Many individuals can tell a similar story. The details differ but the theme is the same – concern about a spouse or a parent who is becoming increasing forgetful and whose general ability to manage previous responsibilities seems to be ‘not quite the same’.

Claire called Elder Caring Inc. because she and her mother noticed a gradual change that had them wondering if Charlie could continue to safely drive and whether his forgetfulness was a ‘normal’ part of ageing or something else.

Throughout this process and in advance of a crisis, many families find it helpful to contact a professional Geriatric Care Manager who has experience in senior care issues. A Geriatric Care Manager completes a Needs Assessment identifying the areas of concern and the recommendations to ensure that the older individual is living as well as they can. Qualified Geriatric Care Mangers can assess, advise, recommend, access, coordinate, deliver and follow up on services that are needed to either maintain an individual safely in their own home and/or can review alternate accommodation options.
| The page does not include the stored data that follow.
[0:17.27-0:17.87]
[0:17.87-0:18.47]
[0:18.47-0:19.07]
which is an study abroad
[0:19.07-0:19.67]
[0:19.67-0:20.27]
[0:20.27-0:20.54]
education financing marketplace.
A Geriatric Care Manager knows of the services in their community, their cost and quality, and how to make the link. This will save family members time, money and worry.

A Geriatric Care Manager addresses the individual needs of the older adult and their family by meeting and talking with everyone involved.
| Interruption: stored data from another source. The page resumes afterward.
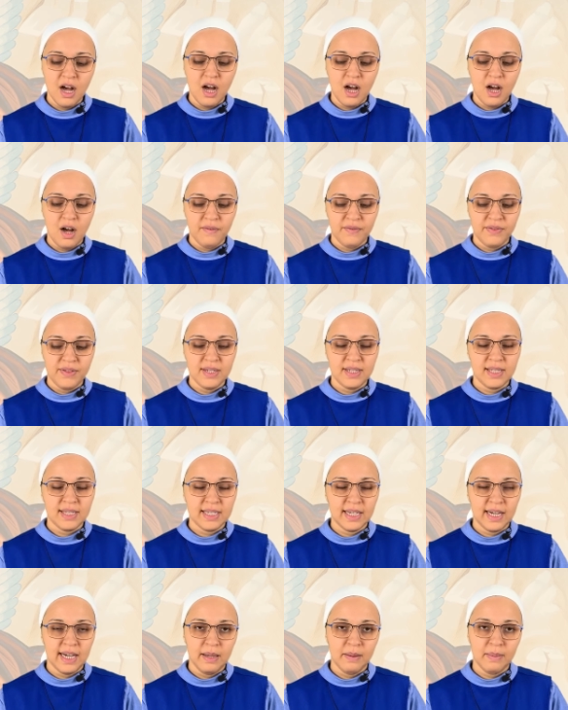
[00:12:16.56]
of this
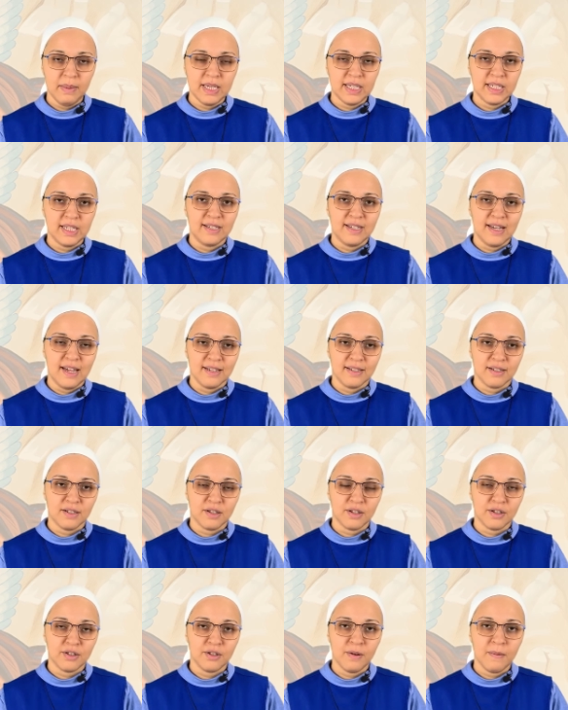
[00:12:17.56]
time in the
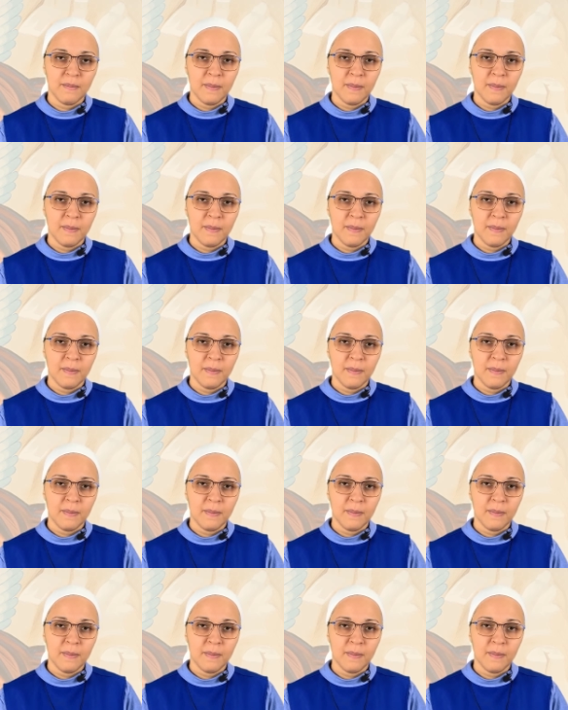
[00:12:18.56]
desert.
A Geriatric Care Manager represents the older adult and their needs to service and health care providers in a consistent and reliable manner, saving time and preventing miscommunication. We are there to ensure that your family member does not fall through the system.

Charlie, in this situation, had an appointment made for him to see his family doctor. The Geriatric Care Manager suggested that they discuss a referral to a Geriatrician. Charlie was prescribed a new medication by this doctor and had some further medical investigations. A driving assessment was recommended to determine if he was safe to drive. Some other resources were also identified for him.

There are other times as well, when it is also helpful to call, such as if you live in one area and your relative lives in another. It becomes increasingly difficult for you to look in on them as regularly as you would like to assess what is happening or you feel like your caregiving responsibilities are beginning to overwhelm the rest of your life, causing stress and impacting your performance at work. Another reason may be that the family is at odds over what to do about an aging parent and would benefit from the recommendations of an objective professional.

Consulting with a Geriatric Care Manager can save you time, money and worry.